World demand for oil swelled to "an extremely strong" 77.3 million barrels per day in the last three months of 1999, exceeding available stockpiles by 3.1 million barrels daily.

The Paris-based IEA is part of the Organization for Economic Cooperation and Development, a group of the world's richest countries.

Demand should ease slightly this month, it said, as buyers work though inventories they built up as a precaution against Y2K-related supply interruptions. And economic growth seems to be offsetting the economic impact of higher oil prices in much of the world.

"I don't think we're near a crisis stage," said Peter Gignoux, head of the petroleum desk at Salomon Smith Barney Citibank. "They're raising a flag and saying, 'Watch out, this market is getting short of oil."'

A recent cold snap in the northeastern United States has helped underpin prices.

Oil refiners, meanwhile, have seen profit margins squeezed as crude prices more than doubled in the past year while prices have increased at a slower pace for gasoline and heating oil.

U.S. gasoline prices rose to a 3{-year high of almost $1.35 a gallon in early December before slipping back 2 cents in early January, according to the Lundberg Survey of 10,000 stations.
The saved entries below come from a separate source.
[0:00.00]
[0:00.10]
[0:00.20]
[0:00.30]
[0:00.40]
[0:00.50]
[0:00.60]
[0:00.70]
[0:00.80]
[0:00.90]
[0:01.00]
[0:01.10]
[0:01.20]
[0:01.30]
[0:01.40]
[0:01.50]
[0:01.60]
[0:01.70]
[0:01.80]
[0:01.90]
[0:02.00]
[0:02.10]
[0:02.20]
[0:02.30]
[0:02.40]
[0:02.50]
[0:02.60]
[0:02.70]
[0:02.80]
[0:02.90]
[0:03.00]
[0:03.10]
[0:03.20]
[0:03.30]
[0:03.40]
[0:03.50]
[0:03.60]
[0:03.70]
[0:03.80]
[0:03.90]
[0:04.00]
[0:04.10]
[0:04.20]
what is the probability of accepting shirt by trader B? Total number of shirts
A short-lived slump in crude prices, due partly to the realization that Y2K fears were overblown, was the most important factor in that decline, analyst Trilby Lundberg said.

OPEC nations have slipped a bit in complying with production quotas, but firm prices haven't led non-OPEC producers to flood world markets with their own oil.

Adding to the pressure, fewer new fields are coming on line and oil ministers from Saudi Arabia and Venezuela began talking last week about extending OPEC production cuts beyond an expected March expiration date. Analysts said they would probably do so through June

http://flash.oregonlive.com/cgi-bin/or_nview.pl?/home1/wire/AP/Stream-Parsed/INTERNATIONAL/a0808_AM_WorldOil

-- Martin Thompson (mthom1927@aol.com), January 20, 2000

Answers

I'm not convinced yet either way about the oil/y2k issues. But this article shows it will be VERY difficult to determine specific cause-effect even if there really were, for example, refinery problems related to y2k. Lots and lots of variables.

Unless there is a very big problem that comes to light, we may never know any effect (if there is one!)

-- Bud Hamilton (budham@hotmail.com), January 20, 2000.


As we've always known, oil is one of the Achilles Heels of the whole Y2K situation, yet I'm seeing very few reports nationally or internationally as to the production and supply situation. Yesterday, however, the nation's two largest airlines - United and American - joined Continental in adding a $20 "fuel surcharge" to round-trip tickets, effective Feb.1. Press articles have given no reasons for the surcharges. My question is, do the airlines know something about coming developments in fuel supplies that we don't? And if so, what is it? Anybody got any news or ideas?